(AVAILABLE DATA)

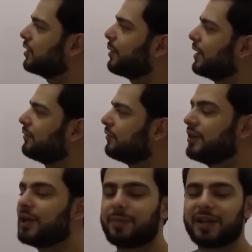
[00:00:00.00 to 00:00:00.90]
que
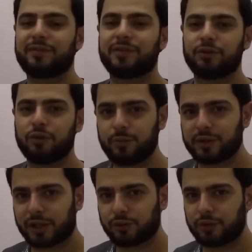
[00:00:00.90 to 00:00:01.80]
qualifica a palavra
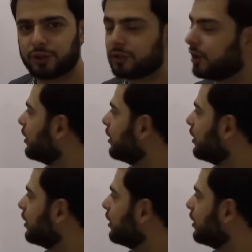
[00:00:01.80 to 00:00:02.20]
dominadora.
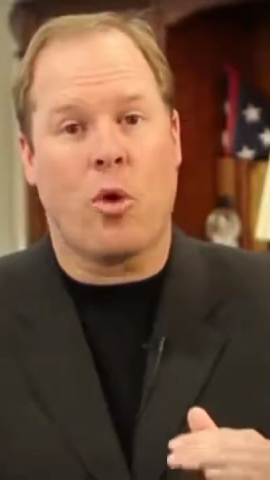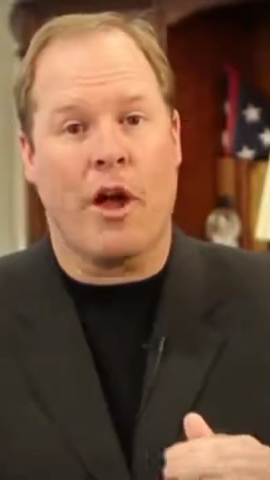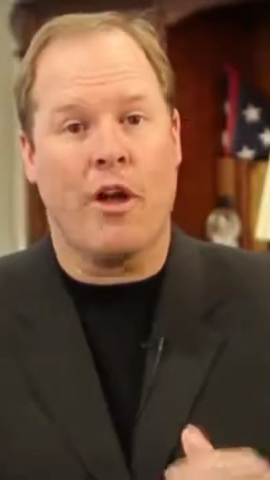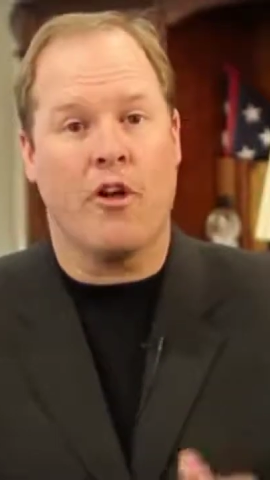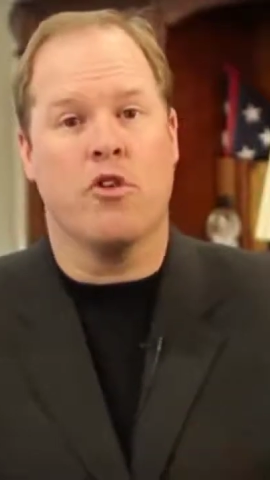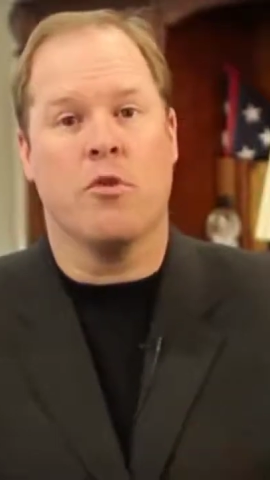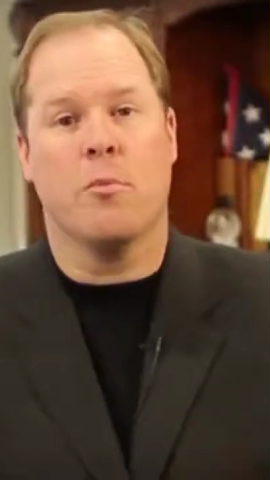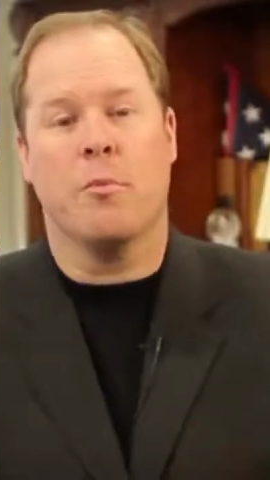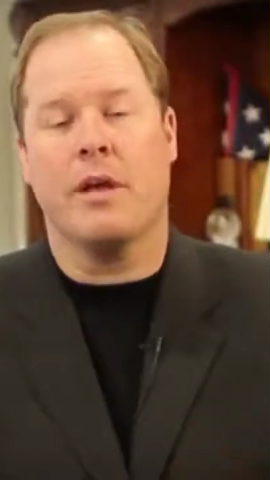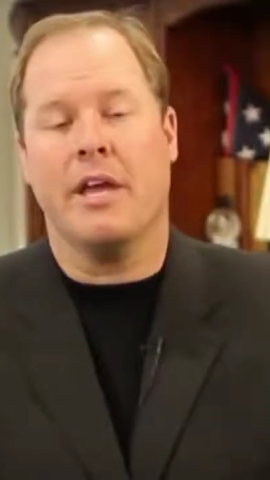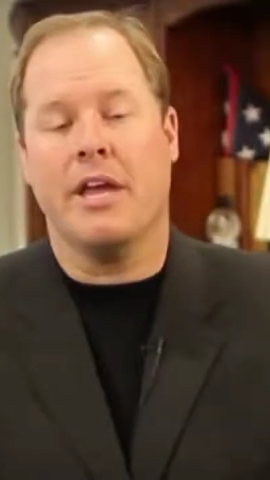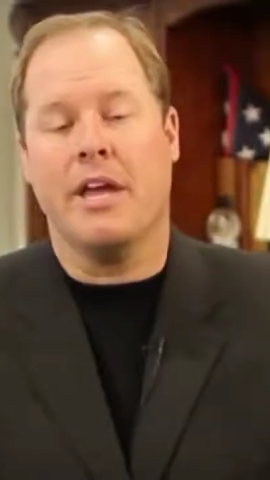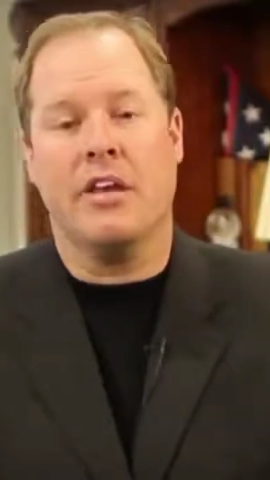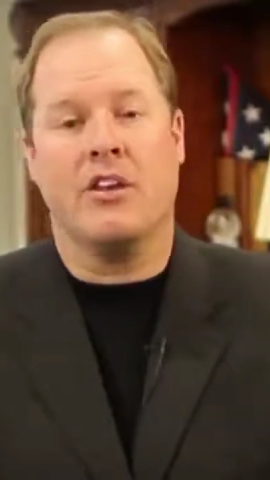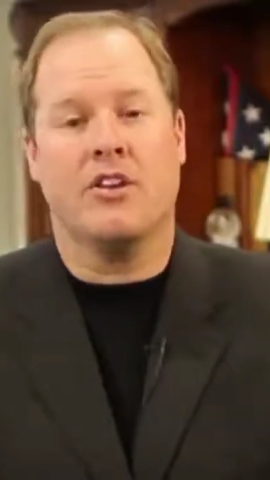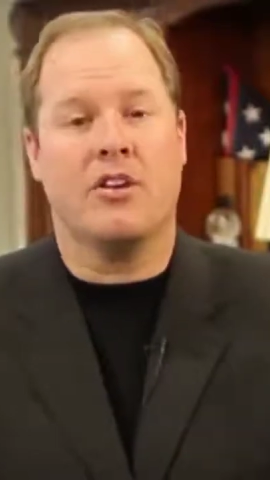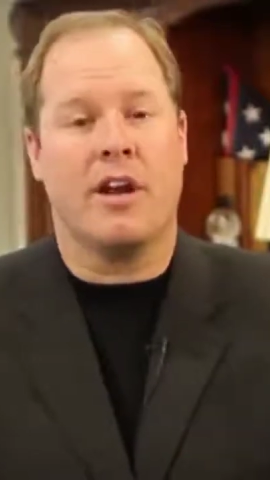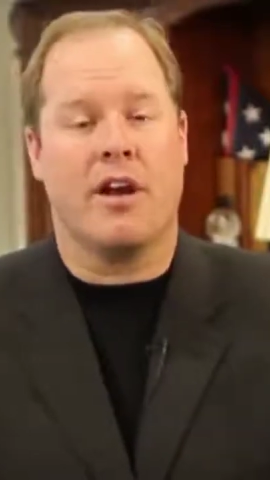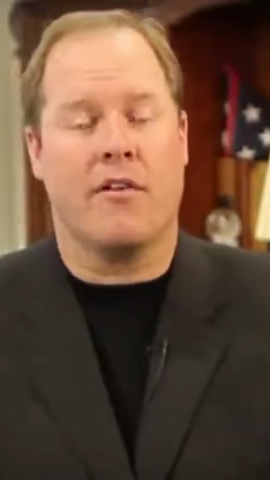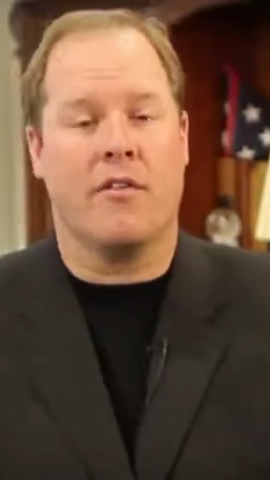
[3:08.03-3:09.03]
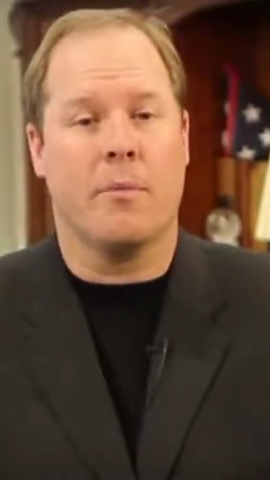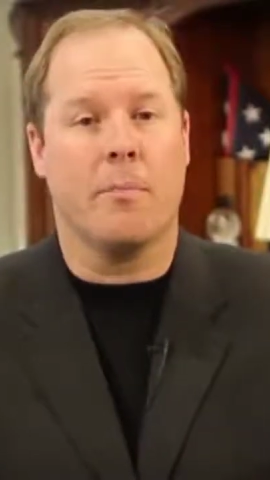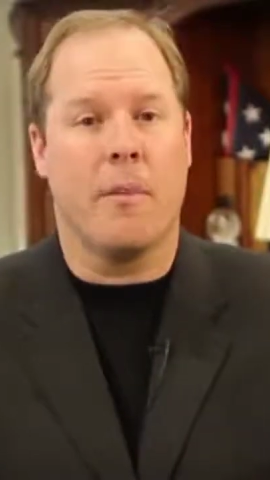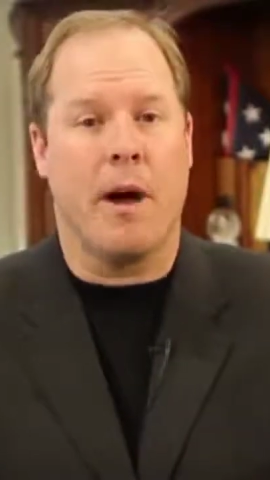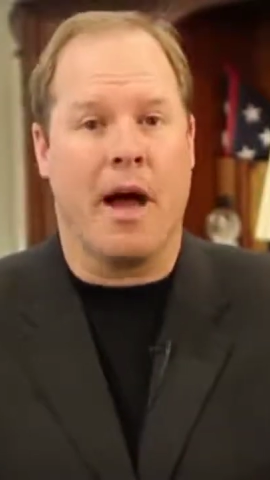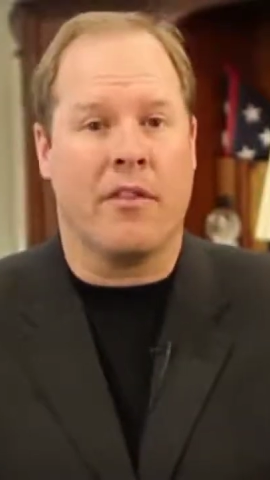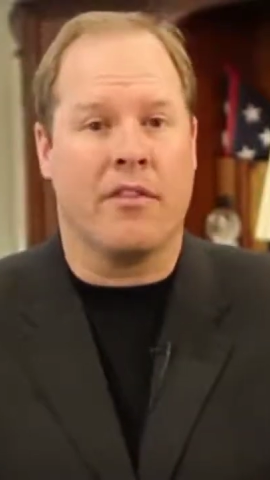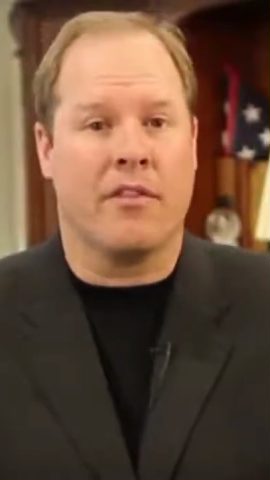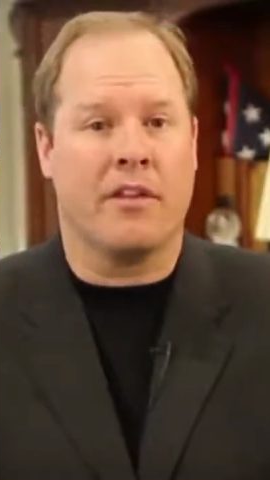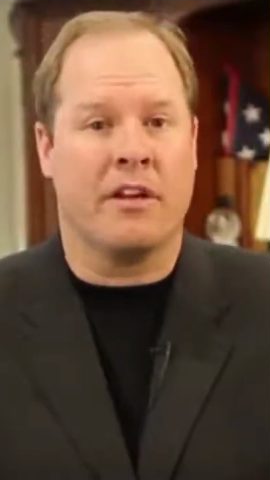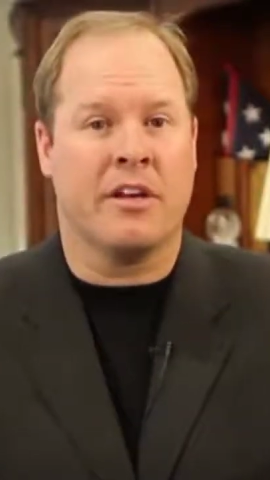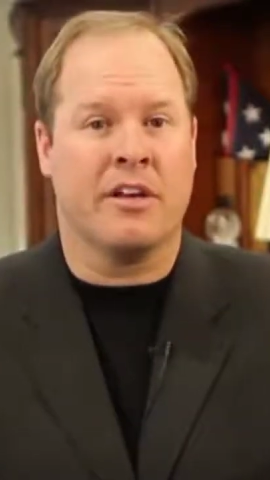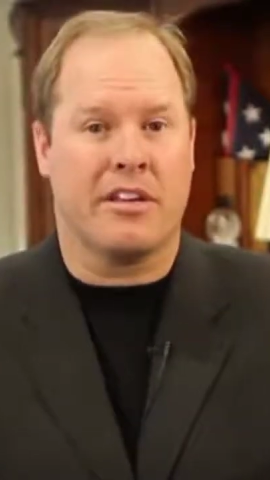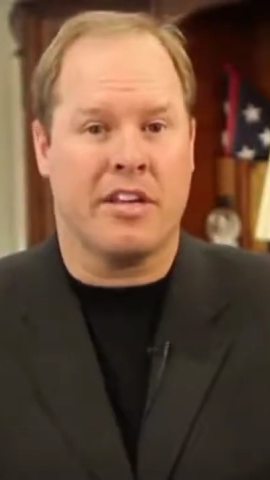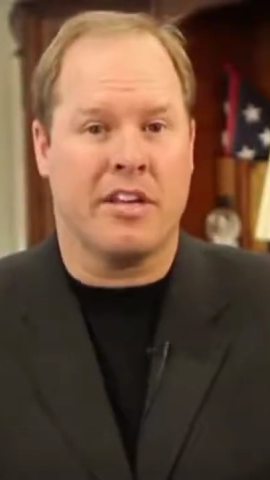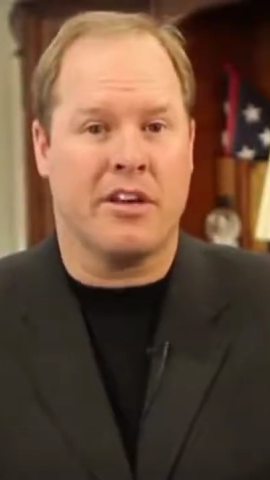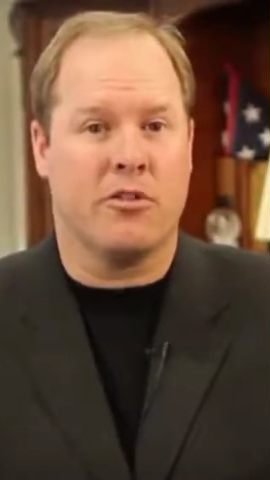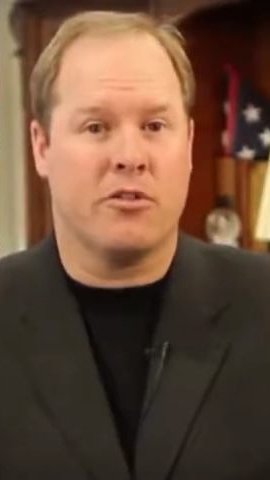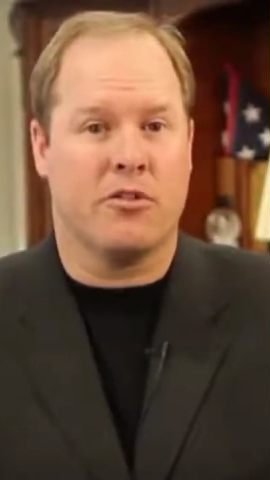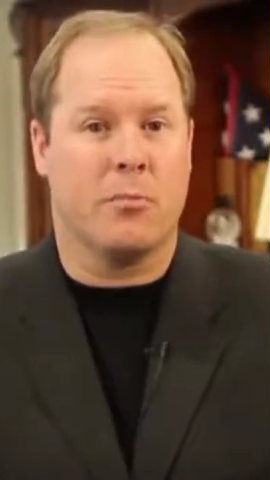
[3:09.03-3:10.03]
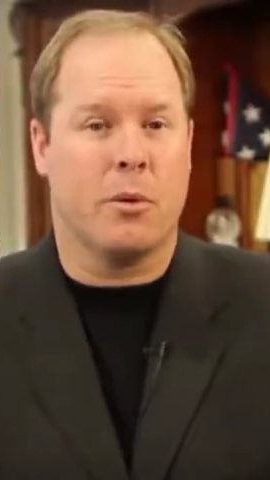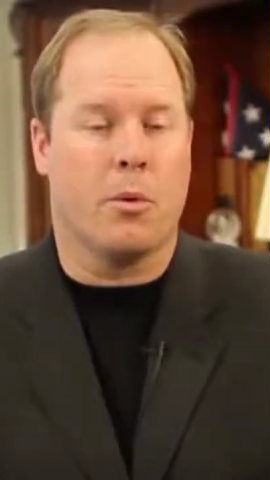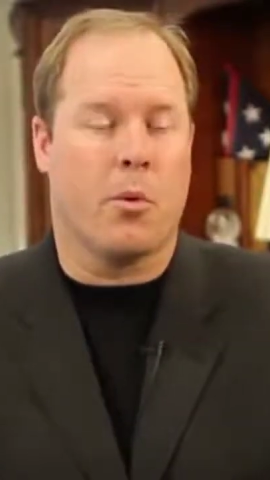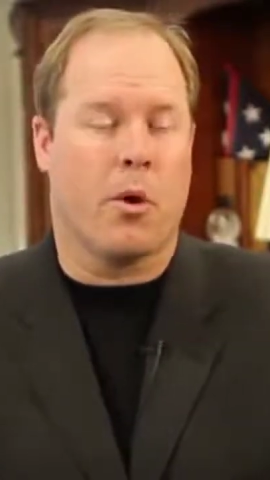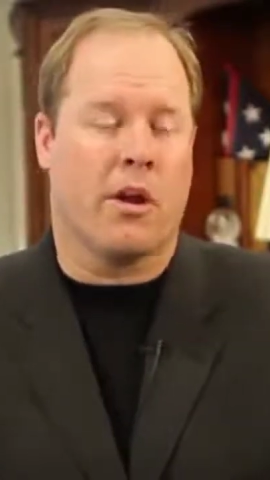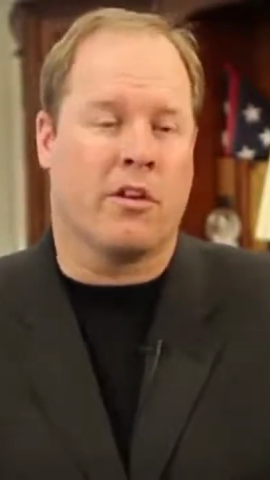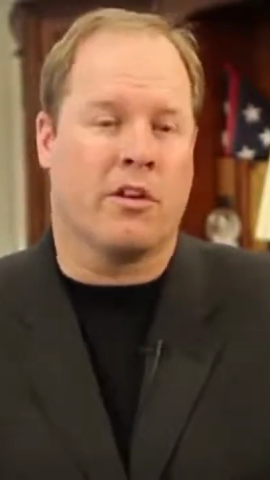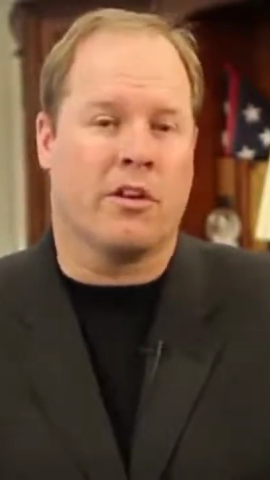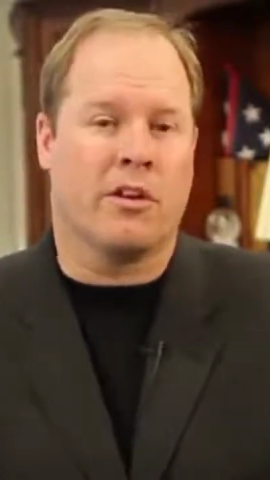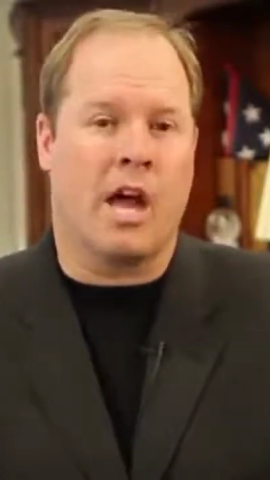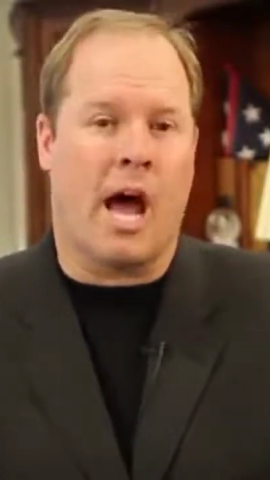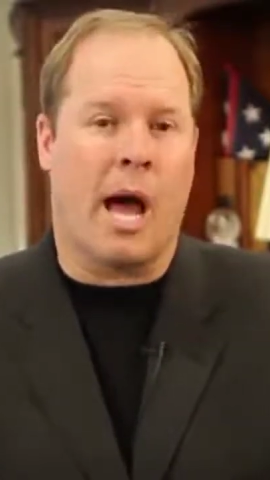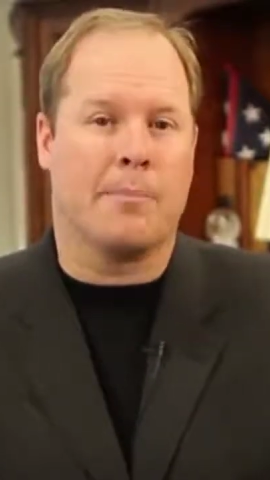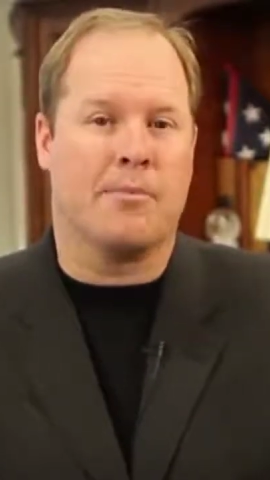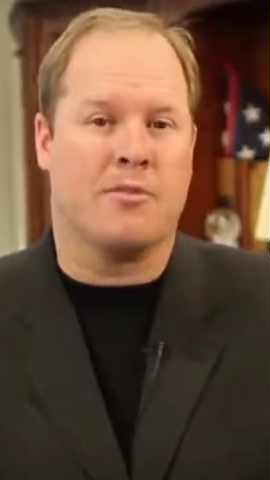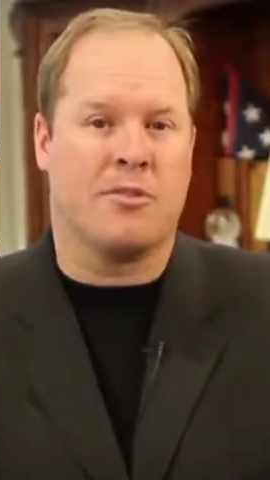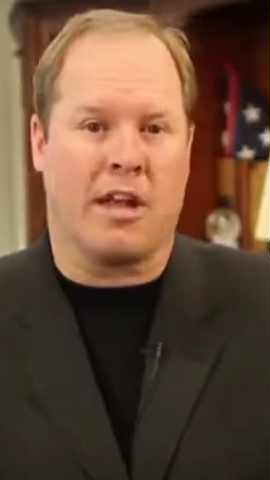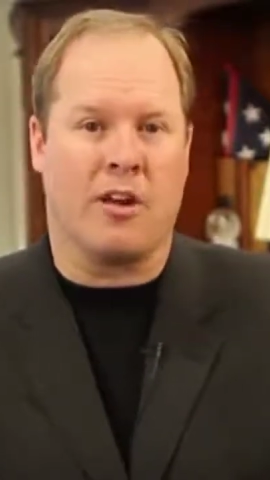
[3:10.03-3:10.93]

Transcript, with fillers: ยังคงเป็นผลิตภัณฑ์ที่มียอดขายสูงสุดของอาเจล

(End AVAILABLE DATA)

### TASK ITEM
The listing should be transcribed in full, exactly, and without its pictures.

### EXPECTED ANSWER
[00:00:00.00 to 00:00:00.90]
que
[00:00:00.90 to 00:00:01.80]
qualifica a palavra
[00:00:01.80 to 00:00:02.20]
dominadora.
[3:08.03-3:09.03]
[3:09.03-3:10.03]
[3:10.03-3:10.93]

Transcript, with fillers: ยังคงเป็นผลิตภัณฑ์ที่มียอดขายสูงสุดของอาเจล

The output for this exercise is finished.